__Material for this exercise__
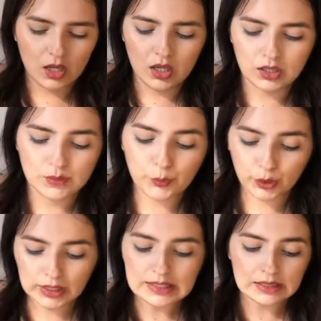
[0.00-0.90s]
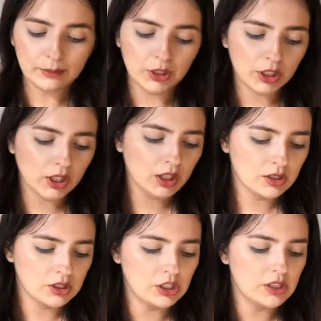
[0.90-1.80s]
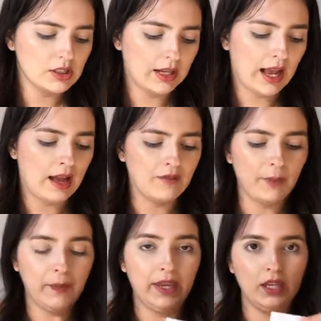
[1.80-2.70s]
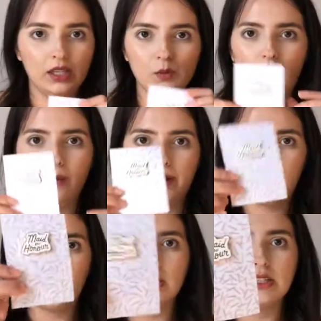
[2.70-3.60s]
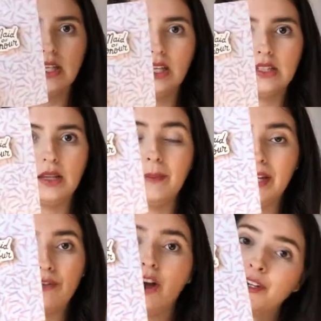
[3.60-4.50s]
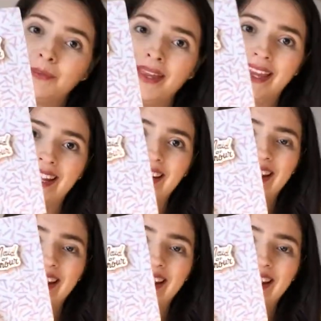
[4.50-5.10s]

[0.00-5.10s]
it's pretty similar. She's gonna have a pin as well, but hers is a Maid of Honor pin.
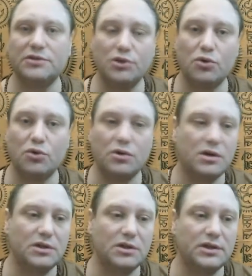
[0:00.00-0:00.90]

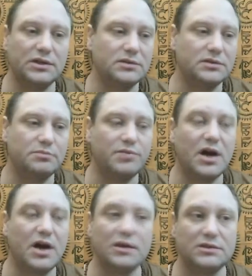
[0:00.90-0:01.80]
yoga, like
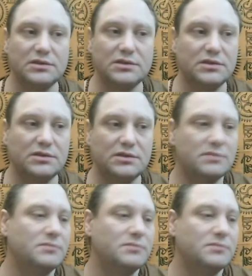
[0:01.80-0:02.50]
practice,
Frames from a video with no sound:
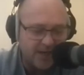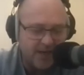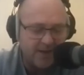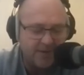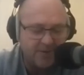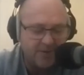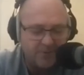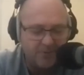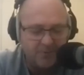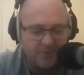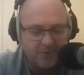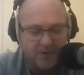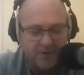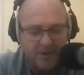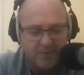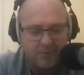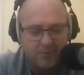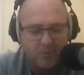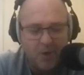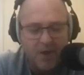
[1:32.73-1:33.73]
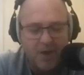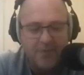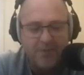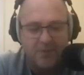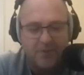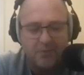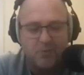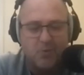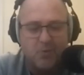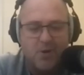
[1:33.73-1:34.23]
And one
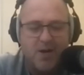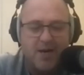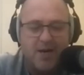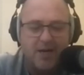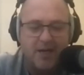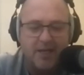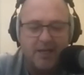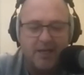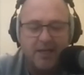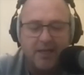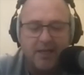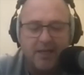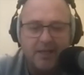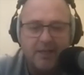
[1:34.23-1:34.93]
that really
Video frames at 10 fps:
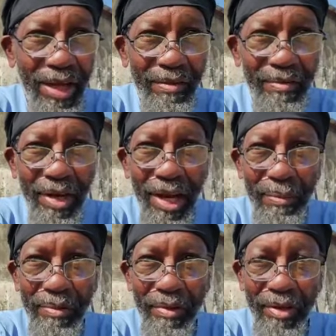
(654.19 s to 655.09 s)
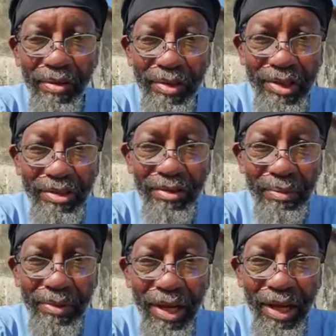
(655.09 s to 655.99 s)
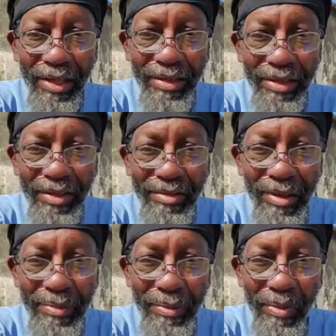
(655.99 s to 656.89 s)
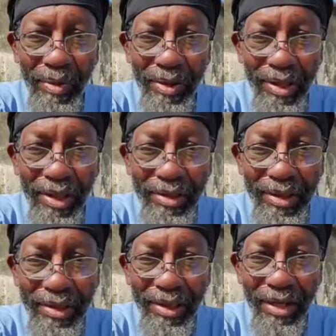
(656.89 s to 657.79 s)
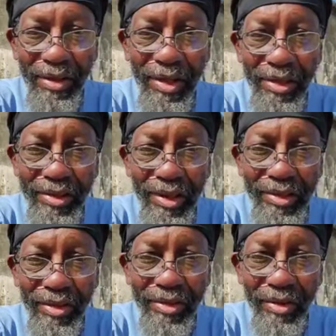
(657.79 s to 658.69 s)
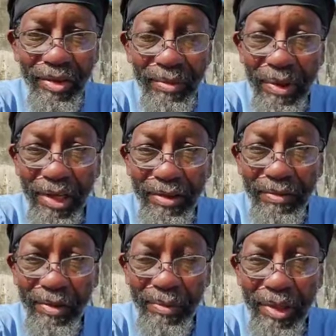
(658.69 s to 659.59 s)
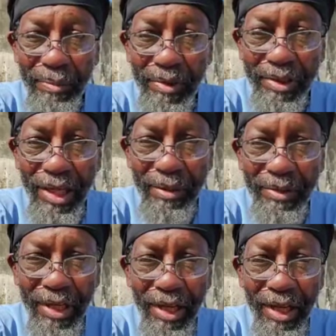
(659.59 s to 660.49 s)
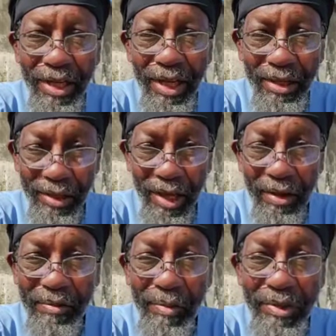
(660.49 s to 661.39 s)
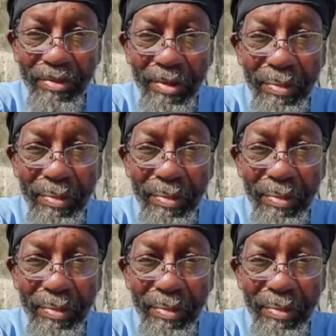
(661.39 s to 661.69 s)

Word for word: I run, happened to run across this Trump guy, you know, Trump supporter, sitting down. So I started talking. I interviewed him a couple of times, and I, I, we went to a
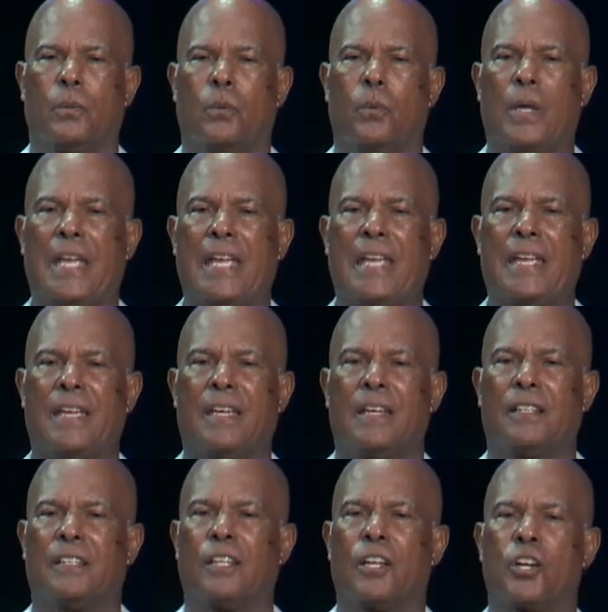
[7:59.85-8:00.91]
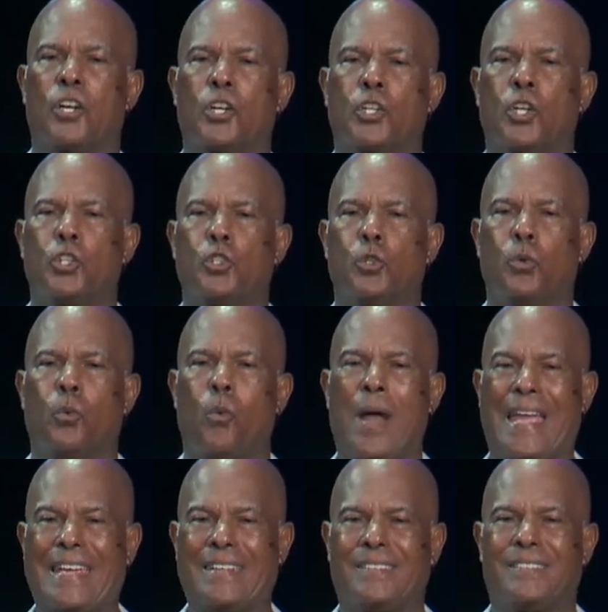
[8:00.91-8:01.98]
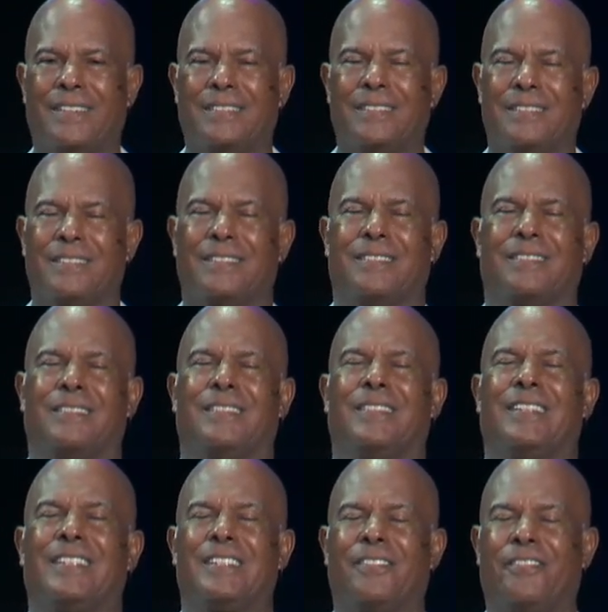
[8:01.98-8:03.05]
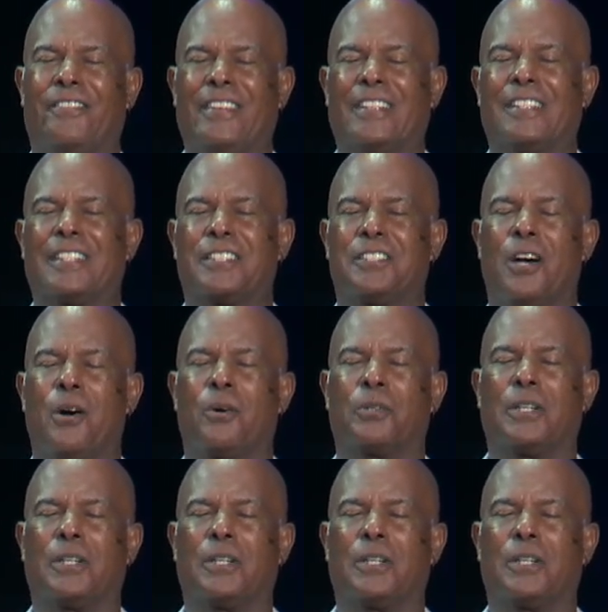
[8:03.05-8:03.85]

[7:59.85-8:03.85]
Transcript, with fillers: We learn to wait in the feeling tone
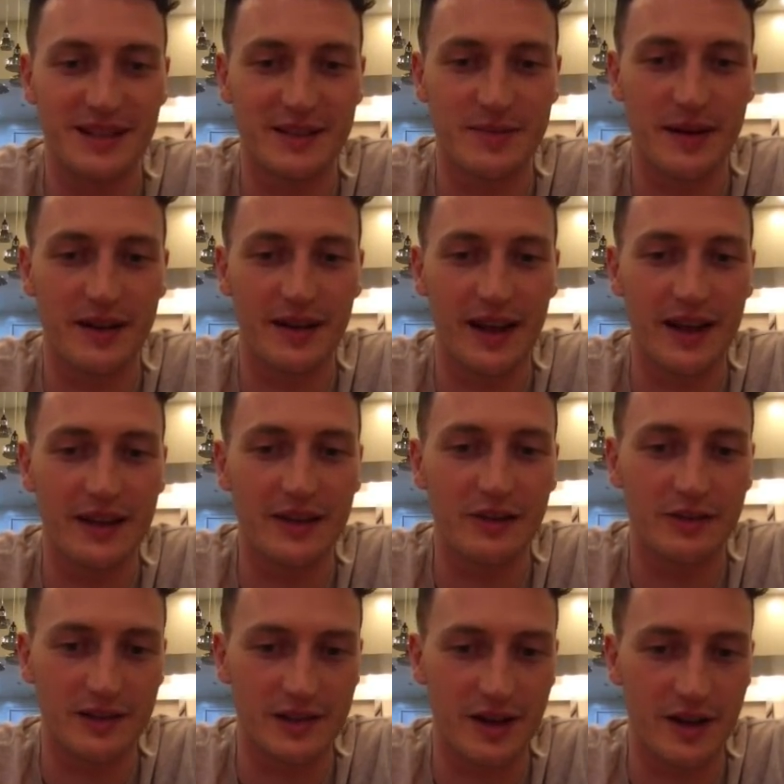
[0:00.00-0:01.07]
That's about an 8
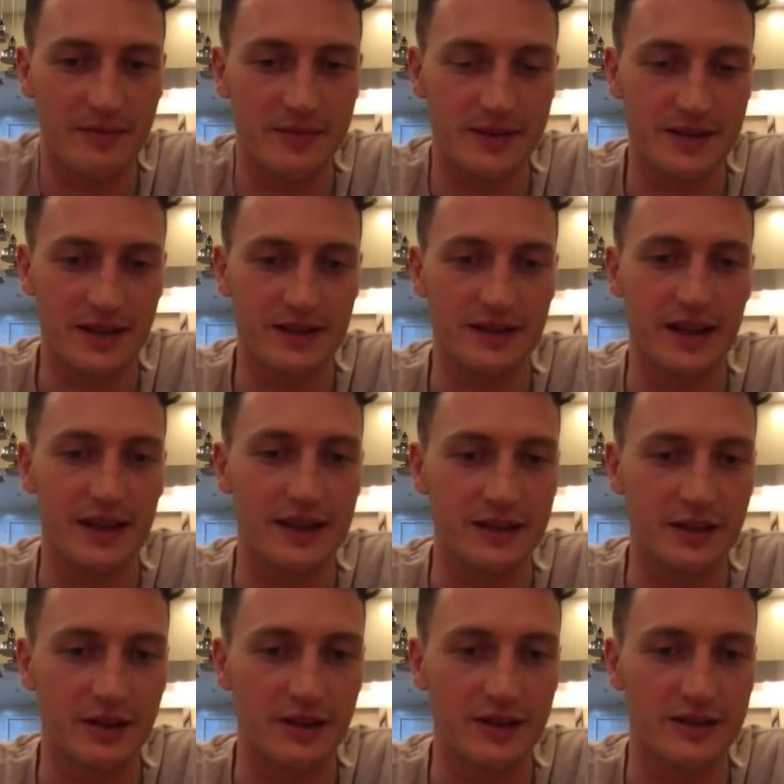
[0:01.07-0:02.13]
or a 9%
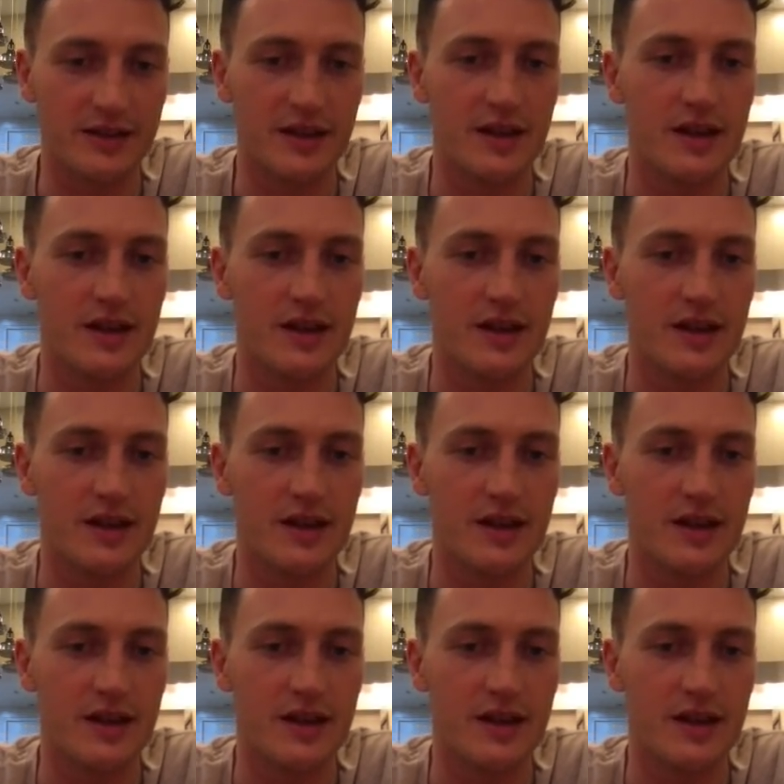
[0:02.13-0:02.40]
ACOS.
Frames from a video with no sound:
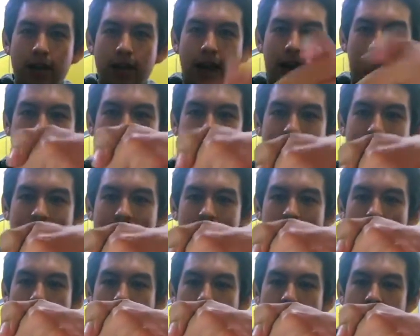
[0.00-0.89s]
ají
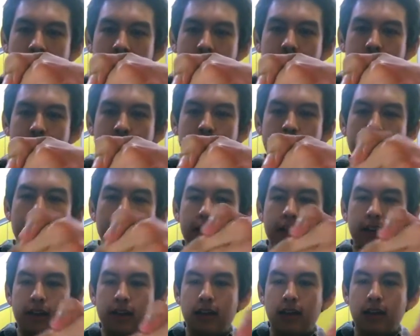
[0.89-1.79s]
limo paste,
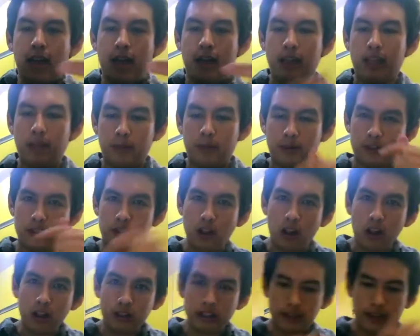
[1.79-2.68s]
a little bit of
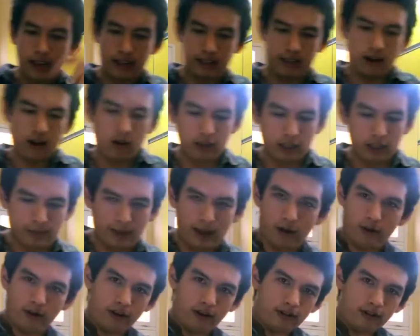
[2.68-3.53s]
salt, and garlic powder.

__What to do__
Exclude the pictures and give back the rest of the data above exactly as written.

__Exercise answer__
[0.00-0.90s]
[0.90-1.80s]
[1.80-2.70s]
[2.70-3.60s]
[3.60-4.50s]
[4.50-5.10s]

[0.00-5.10s]
it's pretty similar. She's gonna have a pin as well, but hers is a Maid of Honor pin.
[0:00.00-0:00.90]

[0:00.90-0:01.80]
yoga, like
[0:01.80-0:02.50]
practice,
Frames from a video with no sound:
[1:32.73-1:33.73]
[1:33.73-1:34.23]
And one
[1:34.23-1:34.93]
that really
Video frames at 10 fps:
(654.19 s to 655.09 s)
(655.09 s to 655.99 s)
(655.99 s to 656.89 s)
(656.89 s to 657.79 s)
(657.79 s to 658.69 s)
(658.69 s to 659.59 s)
(659.59 s to 660.49 s)
(660.49 s to 661.39 s)
(661.39 s to 661.69 s)

Word for word: I run, happened to run across this Trump guy, you know, Trump supporter, sitting down. So I started talking. I interviewed him a couple of times, and I, I, we went to a
[7:59.85-8:00.91]
[8:00.91-8:01.98]
[8:01.98-8:03.05]
[8:03.05-8:03.85]

[7:59.85-8:03.85]
Transcript, with fillers: We learn to wait in the feeling tone
[0:00.00-0:01.07]
That's about an 8
[0:01.07-0:02.13]
or a 9%
[0:02.13-0:02.40]
ACOS.
Frames from a video with no sound:
[0.00-0.89s]
ají
[0.89-1.79s]
limo paste,
[1.79-2.68s]
a little bit of
[2.68-3.53s]
salt, and garlic powder.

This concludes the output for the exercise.